The data in Table 6 show that the Senate budget will increase the cost of Ohio’s voucher programs by $181.5 million in FY24 compared to the House and by $190.6 million in FY25 compared to the House. Table 6 also shows that Ohio’s expenditures on vouchers is slated to increase significantly under all three versions of the FY24-25 budget compared to current levels.

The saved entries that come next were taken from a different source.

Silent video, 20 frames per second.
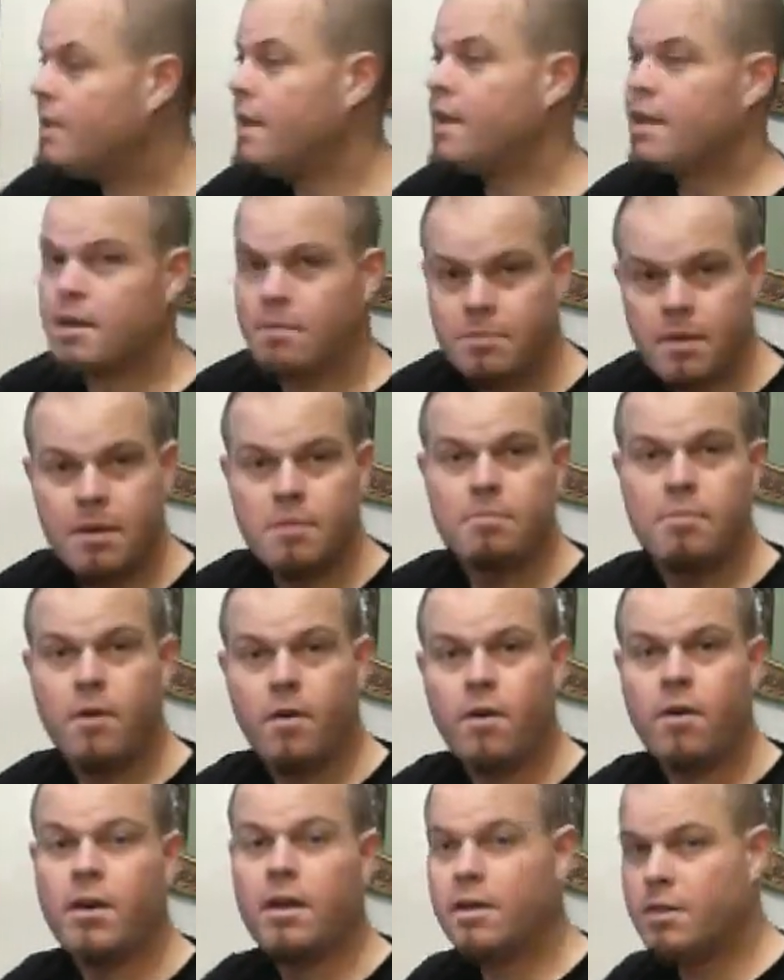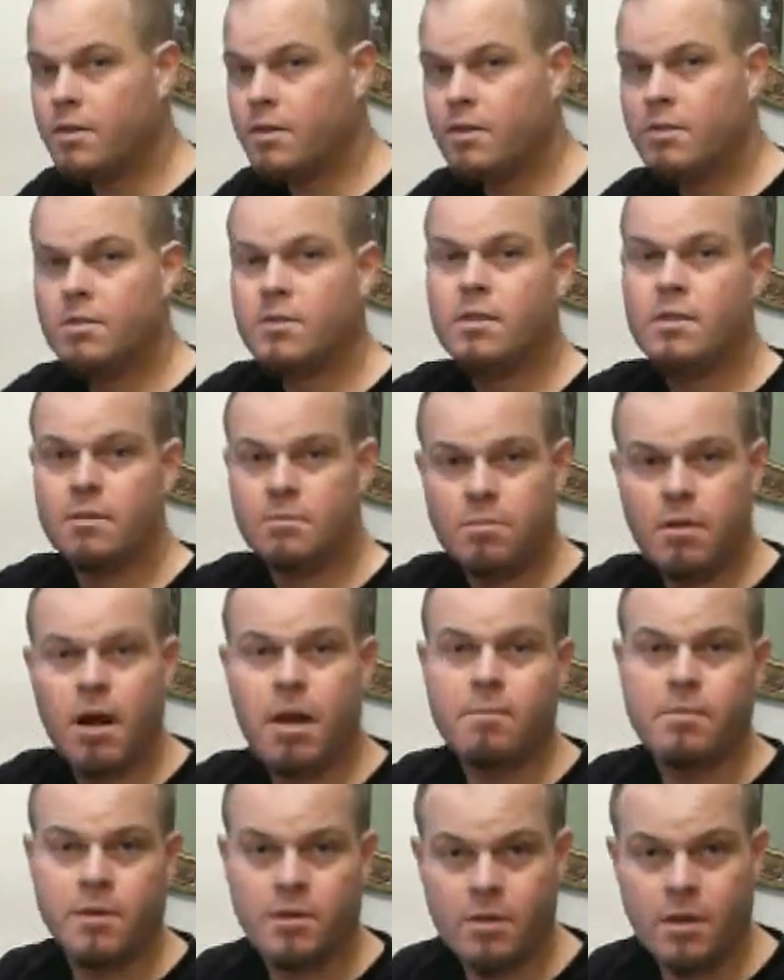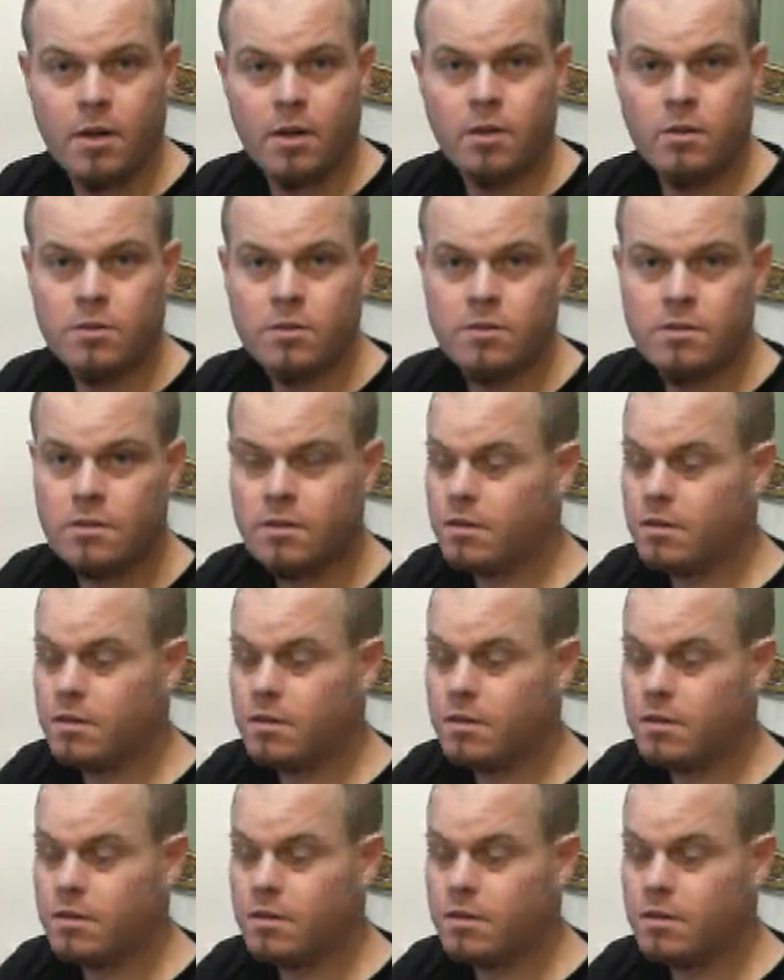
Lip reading: take a bit more and do to the proper dose,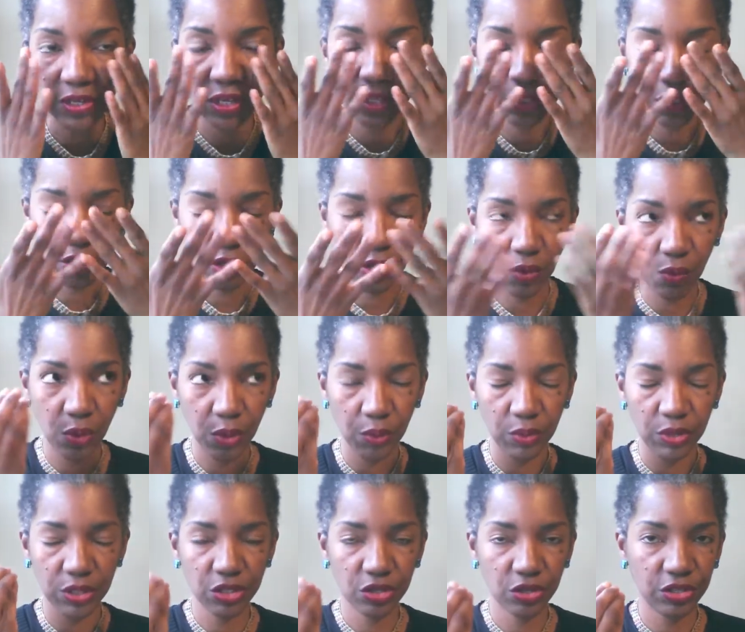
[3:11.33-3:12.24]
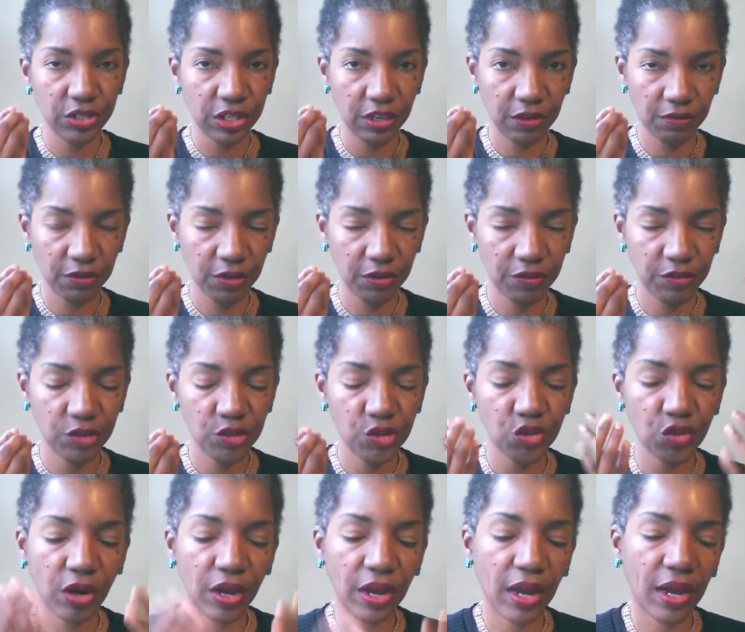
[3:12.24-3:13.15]
And so when we start to get very, very
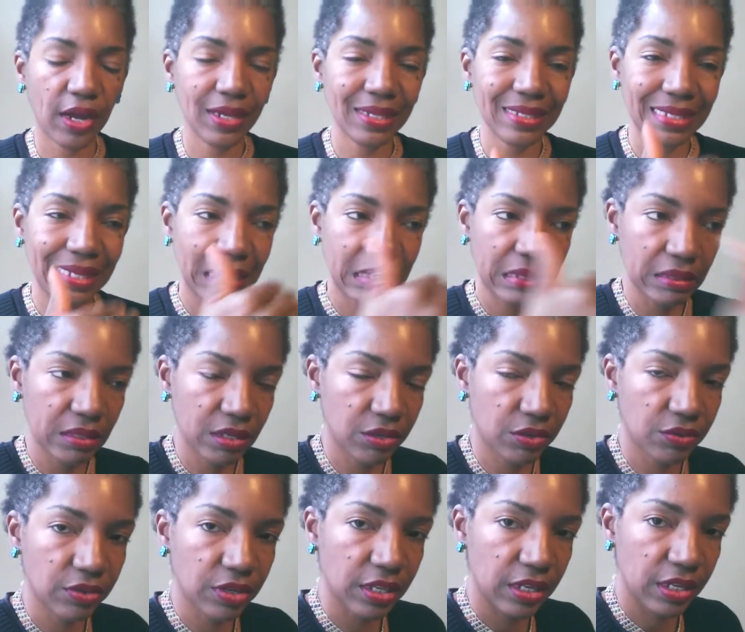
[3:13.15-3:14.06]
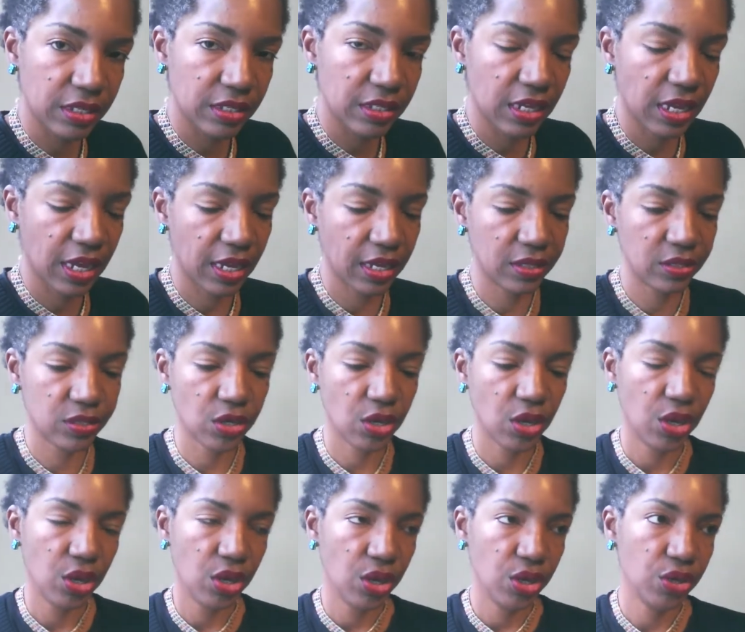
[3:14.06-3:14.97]
dry eyes, that literally indicates
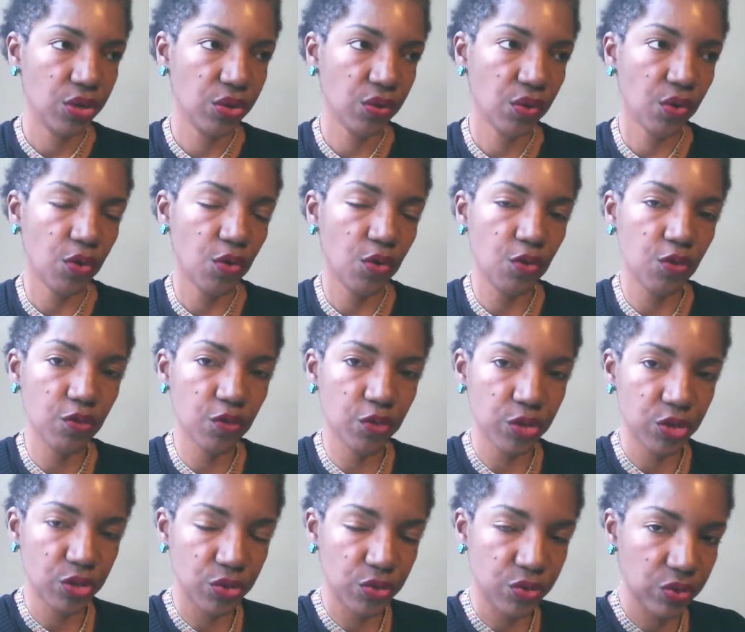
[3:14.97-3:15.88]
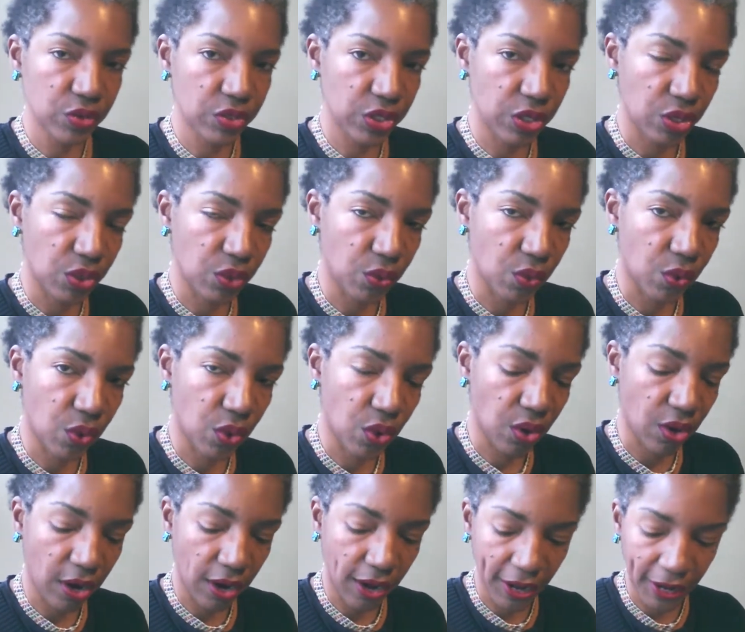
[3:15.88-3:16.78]
you're overusing
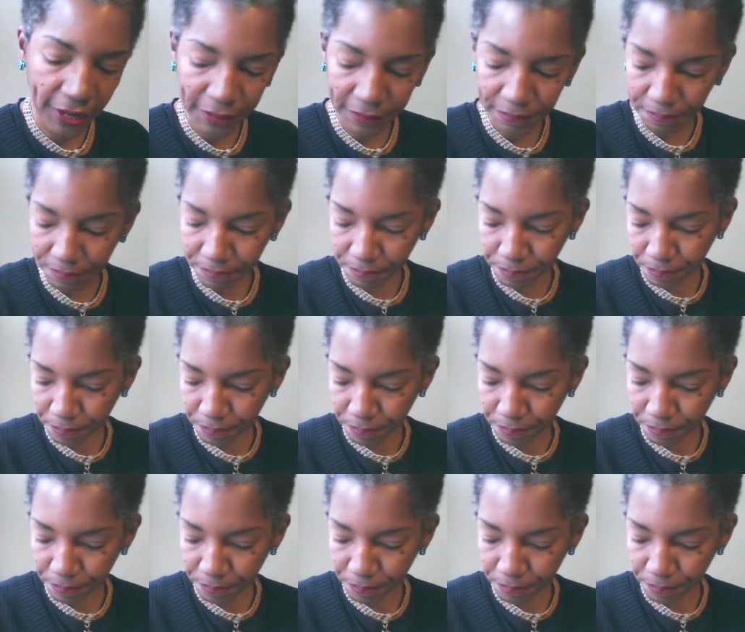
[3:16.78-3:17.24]
your um,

  • The House budget will increase voucher funding by a total of $444.7 million over the FY24-25 biennium.
  • Voucher funding in FY25 under the House plan is estimated by LSC to be $256.9 million (43.3%) higher than FY23 voucher spending ($595.0 million).
  • The Senate budget will increase voucher funding by a total of $816.8 million over the FY24-25 biennium.
  • Voucher funding in FY25 under the Senate plan is estimated by LSC to be $447.6 million (75.2% higher than FY23 voucher spending ($595.0 million).

 

Under the Senate budget proposal, data from Table 1 shows that funding for traditional K-12 districts is estimated by LSC to increase by $979.1 million over the FY24-25 biennium (compared to the FY23 funding level of $7.401 billion), while voucher funding is estimated to increase by $816.8 million over the FY24-25 biennium.

 

Under the House budget proposal, data from Table 1 shows that funding for traditional K-12 districts is estimated by LSC to increase by $1.521 billion over the FY24-25 biennium (compared to the FY23 funding level of $7.401 billion), while voucher funding is estimated to increase by $444.7 million over the FY24-25 biennium.